- Stored data entries -
§

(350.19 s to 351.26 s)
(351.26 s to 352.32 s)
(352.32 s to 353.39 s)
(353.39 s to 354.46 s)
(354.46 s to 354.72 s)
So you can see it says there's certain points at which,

§

- Task objective -
Retype the data exactly as it reads.

- Task answer -
(350.19 s to 351.26 s)
(351.26 s to 352.32 s)
(352.32 s to 353.39 s)
(353.39 s to 354.46 s)
(354.46 s to 354.72 s)
So you can see it says there's certain points at which,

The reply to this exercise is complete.